Il genere femminile negli organi di amministrazione societaria britannica è rappresentato per il 17,3% del FTSE 100 (indice azionario delle 100 società più capitalizzate quotate alla Borsa di Londra – London Stock Exchange) e per il 13,2% del FTSE 250 (indice relativo alle ulteriori 250 società di maggiori dimensioni quotate alla London Stock Exchange) – rispetto al 12,5% e 7,8% rispettivamente nel mese di febbraio 2011 –  ed è mediamente raddoppiato a partire dal 2010 in cui si è iniziato il cammino a sostegno della parità di genere.

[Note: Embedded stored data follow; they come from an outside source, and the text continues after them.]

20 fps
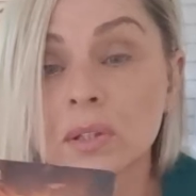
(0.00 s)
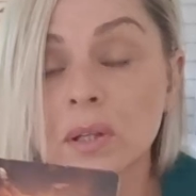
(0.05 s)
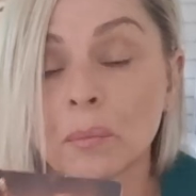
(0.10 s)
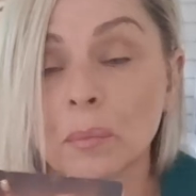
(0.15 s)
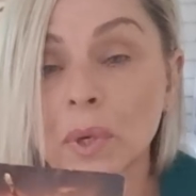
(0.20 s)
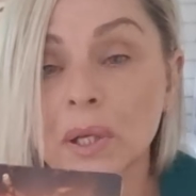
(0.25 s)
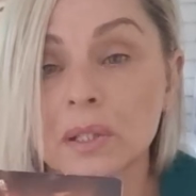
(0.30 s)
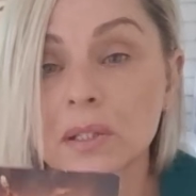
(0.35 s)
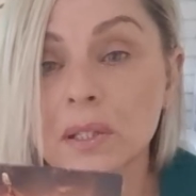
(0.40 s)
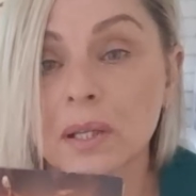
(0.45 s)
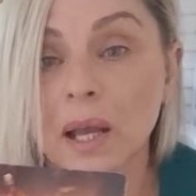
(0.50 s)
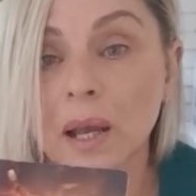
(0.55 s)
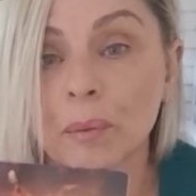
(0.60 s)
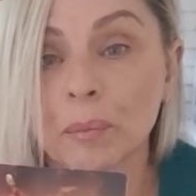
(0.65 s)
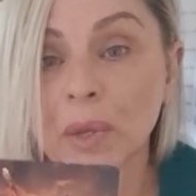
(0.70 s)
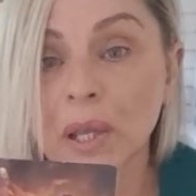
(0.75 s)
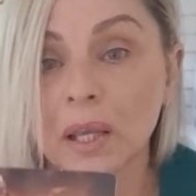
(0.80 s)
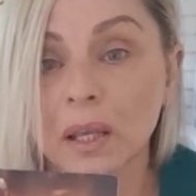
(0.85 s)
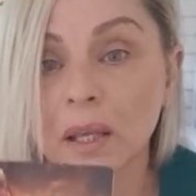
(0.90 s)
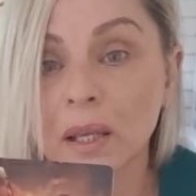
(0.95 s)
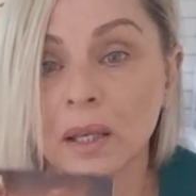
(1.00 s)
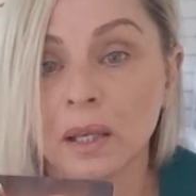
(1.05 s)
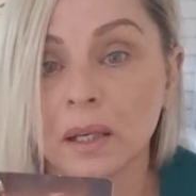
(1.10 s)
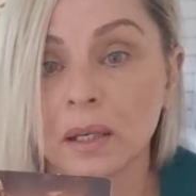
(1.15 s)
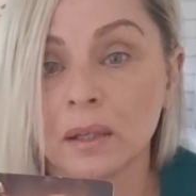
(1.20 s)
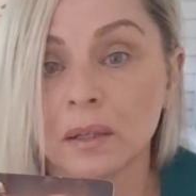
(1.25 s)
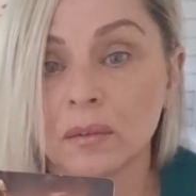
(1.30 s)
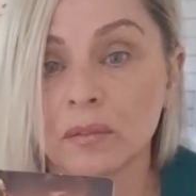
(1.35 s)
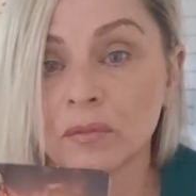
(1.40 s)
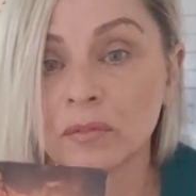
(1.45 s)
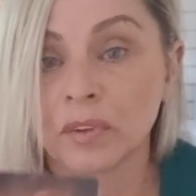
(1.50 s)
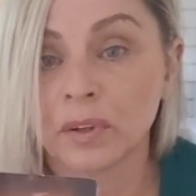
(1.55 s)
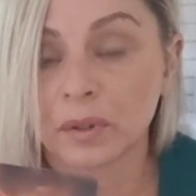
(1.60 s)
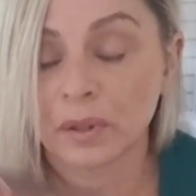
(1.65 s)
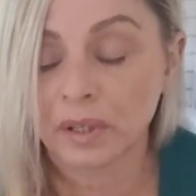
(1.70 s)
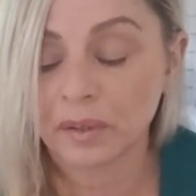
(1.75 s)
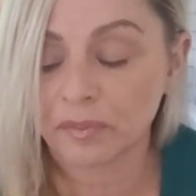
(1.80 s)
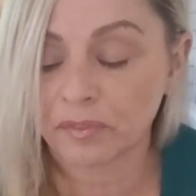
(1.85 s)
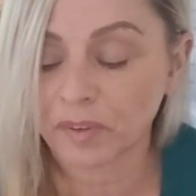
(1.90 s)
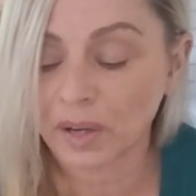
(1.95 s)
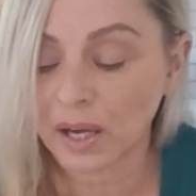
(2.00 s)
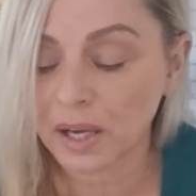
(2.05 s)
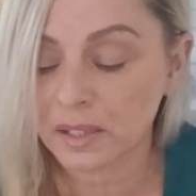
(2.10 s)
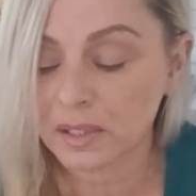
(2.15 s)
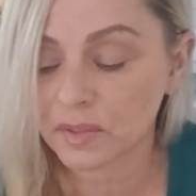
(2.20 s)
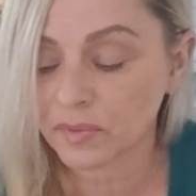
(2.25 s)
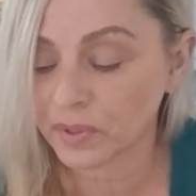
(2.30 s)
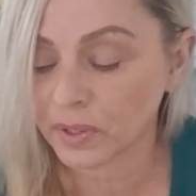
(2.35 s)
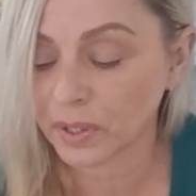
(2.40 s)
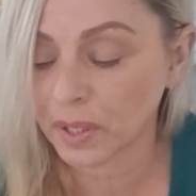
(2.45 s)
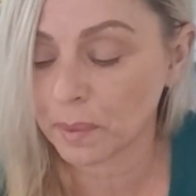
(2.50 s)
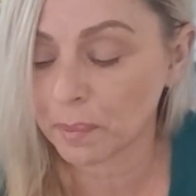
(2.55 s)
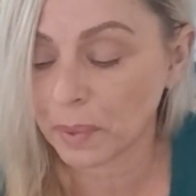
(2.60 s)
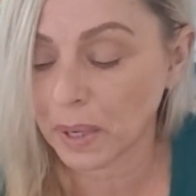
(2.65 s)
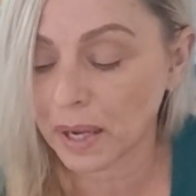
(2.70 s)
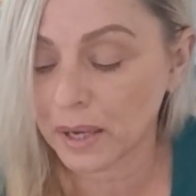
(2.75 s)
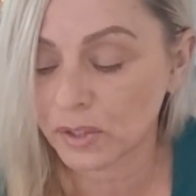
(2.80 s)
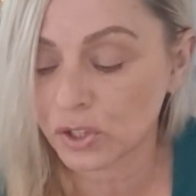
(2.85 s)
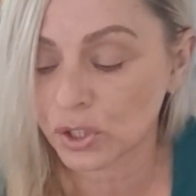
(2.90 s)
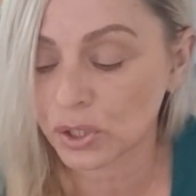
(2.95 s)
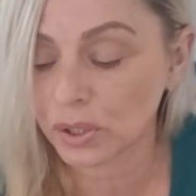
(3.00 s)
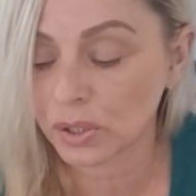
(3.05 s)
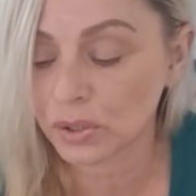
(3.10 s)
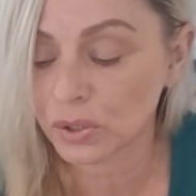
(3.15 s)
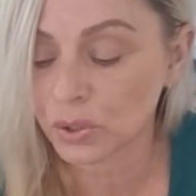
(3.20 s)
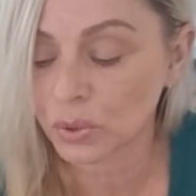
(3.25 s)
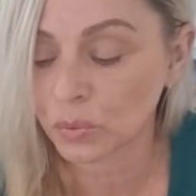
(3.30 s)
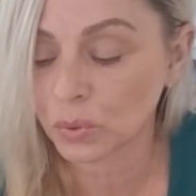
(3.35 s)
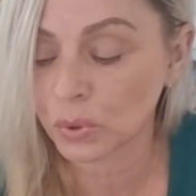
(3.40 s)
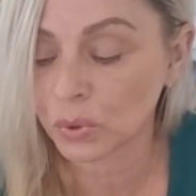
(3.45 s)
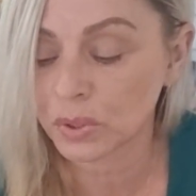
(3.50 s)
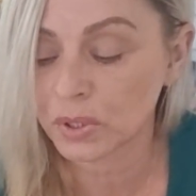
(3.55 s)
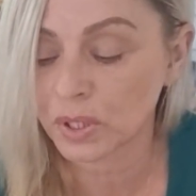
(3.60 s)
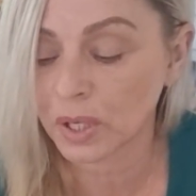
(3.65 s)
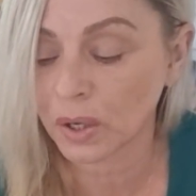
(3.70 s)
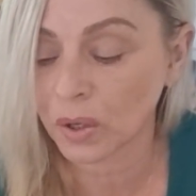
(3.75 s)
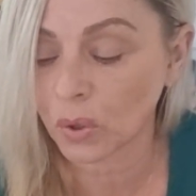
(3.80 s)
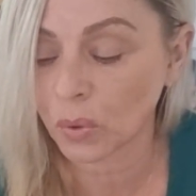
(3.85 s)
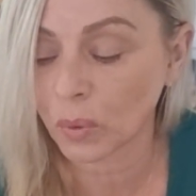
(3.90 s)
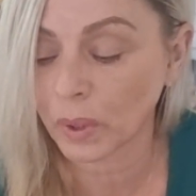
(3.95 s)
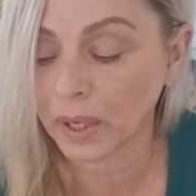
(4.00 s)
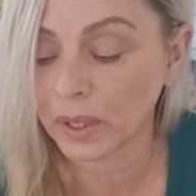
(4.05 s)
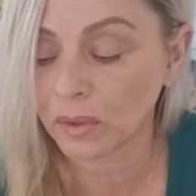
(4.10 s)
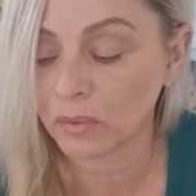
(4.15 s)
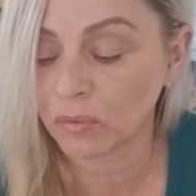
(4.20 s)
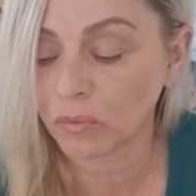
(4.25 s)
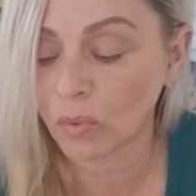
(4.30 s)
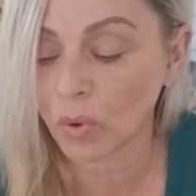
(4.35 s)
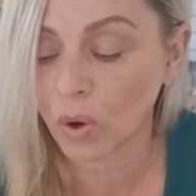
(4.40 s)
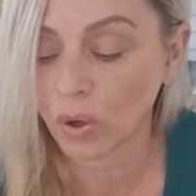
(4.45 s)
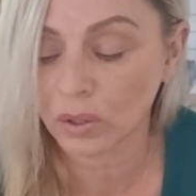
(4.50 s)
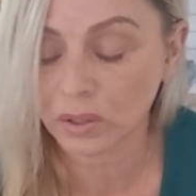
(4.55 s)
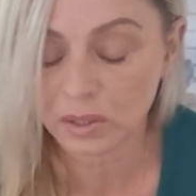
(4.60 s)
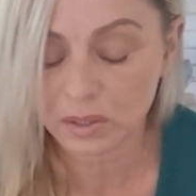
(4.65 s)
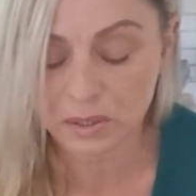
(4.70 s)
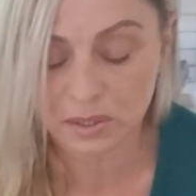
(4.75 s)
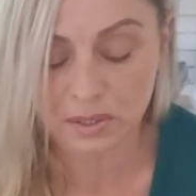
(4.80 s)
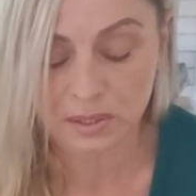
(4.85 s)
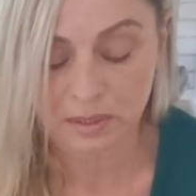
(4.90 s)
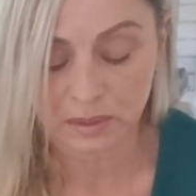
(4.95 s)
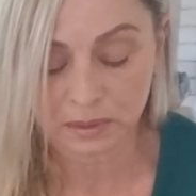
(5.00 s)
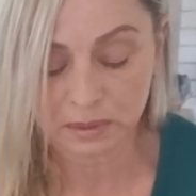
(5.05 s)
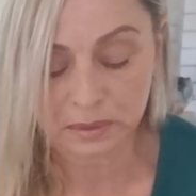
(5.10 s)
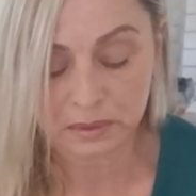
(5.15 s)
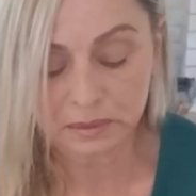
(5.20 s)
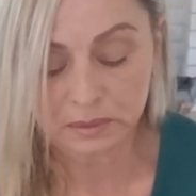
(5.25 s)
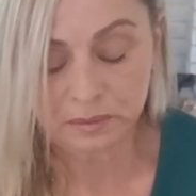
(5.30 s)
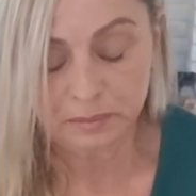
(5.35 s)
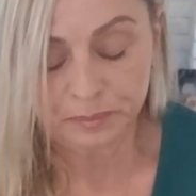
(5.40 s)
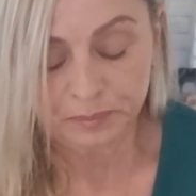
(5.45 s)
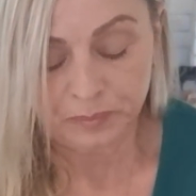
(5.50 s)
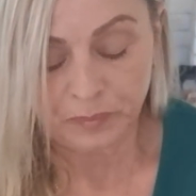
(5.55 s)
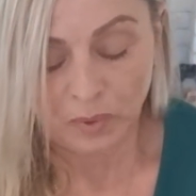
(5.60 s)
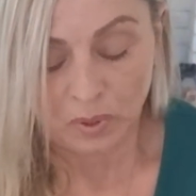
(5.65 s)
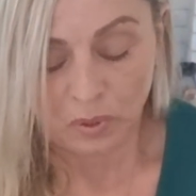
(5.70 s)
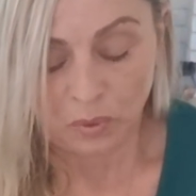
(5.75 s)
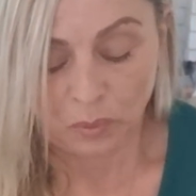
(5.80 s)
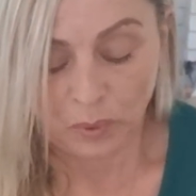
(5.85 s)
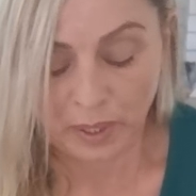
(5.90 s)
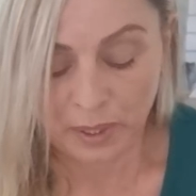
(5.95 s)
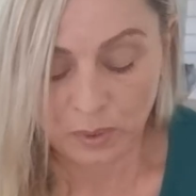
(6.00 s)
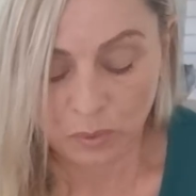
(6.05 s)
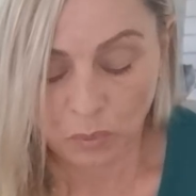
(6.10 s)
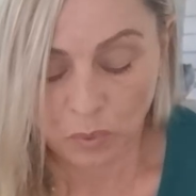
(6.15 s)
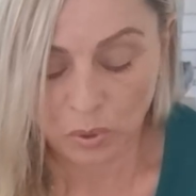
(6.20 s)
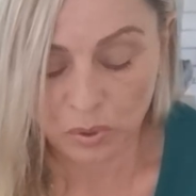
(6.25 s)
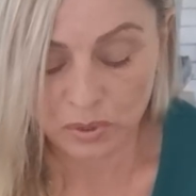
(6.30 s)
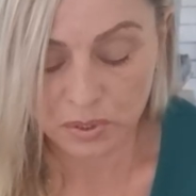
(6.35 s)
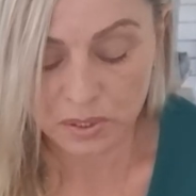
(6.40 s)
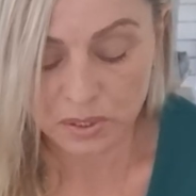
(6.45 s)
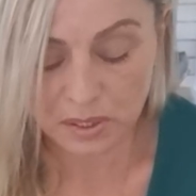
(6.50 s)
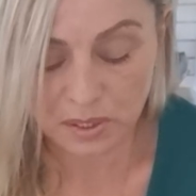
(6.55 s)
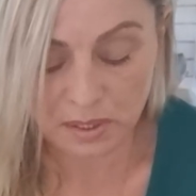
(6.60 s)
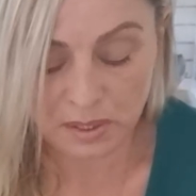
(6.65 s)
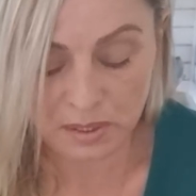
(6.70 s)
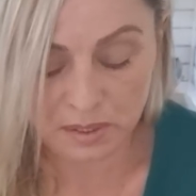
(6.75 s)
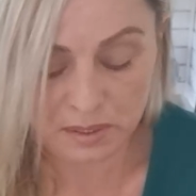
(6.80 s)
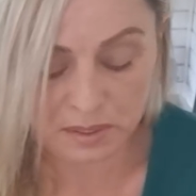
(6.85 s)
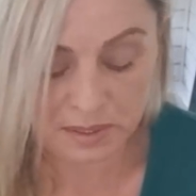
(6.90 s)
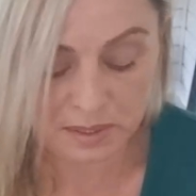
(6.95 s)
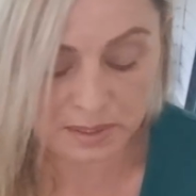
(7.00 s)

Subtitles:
Someone's coming in very fast, very passionate towards a Queen of Wands. Queen of Wands is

Primo rapporto donne nei board UK

Aggiornamento al rapporto donne nei board Uk – 2012

2° aggiornamento donne nei board Uk -2013

Lord Davies di Abersoch ha fatto presente che dall'agosto scorso la situazione si è rallentata anche a causa della proposta di direttiva che consente agli Stati membri di ritardare l'adozione della direttiva che punta all'adozione dell'obbligo di garantire almeno il 40% degli amministratori non esecutivi “rosa” nelle società quotate entro il 2020, se dimostrano di avere adottato misure che garantiscano il raggiungimento dell'obiettivo negli stessi termini (in tal senso il Regno Unito si è impegnato in una sorta di approccio volontario).

Equal Pay
 Pertanto ha suggerito cinque nuove raccomandazioni alle società a sostegno della parità di genere:
– rivedere gli obiettivi per il 2015 e per chi non l'ha ancora fatto definirli;
– le società del FTSE 250 il 25% dovrebbe essere femminile entro il 2015;
– le società del FTSE 350, entro settembre 2013, dovranno stabilire le percentuali di donne nei comitati esecutivi ed adeguati livelli di inquadramento da raggiungere entro il 2015;
– ai membri del comitato esecutivo dovrebbe essere consentito di assumere ruoli nei consigli di amministrazione di altre società, al fine di acquisire esperienza e condividere le migliori prassi tra le migliori aziende,
le aziende dovrebbero condurre un progetto pilota per la pubblicizzazione delle opportunità del director per testarne i pro e contro.

Il Ministro per le Donne e l'Uguaglianza Maria Miller ha detto: “è più importante che mai che si tragga la maggior parte dei talenti e delle competenze che le donne hanno da offrire se vogliamo massimizzare le prospettive per la crescita economica della Gran Bretagna”.

Attualmente vi sono 94 organi di amministrazione con rappresentanza femminile e 192 donne dirigenti in società FTSE 100 su un totale di 1.110.

Il Regno Unito crede che la parità di genere possa contribuire a rendere il proprio Paese più competitivo ed in crescita economica anche al fine di :

– creare il sistema fiscale più competitiva del G20 (tassazione al 20% a partire dal 2015);
creare il miglior posto in Europa per avviare, finanziare e far crescere un business
– incoraggiare gli investimenti e le esportazioni, come un percorso verso un'economia più equilibrata
– creare una forza lavoro più istruita, tra le più flessibili in Europa.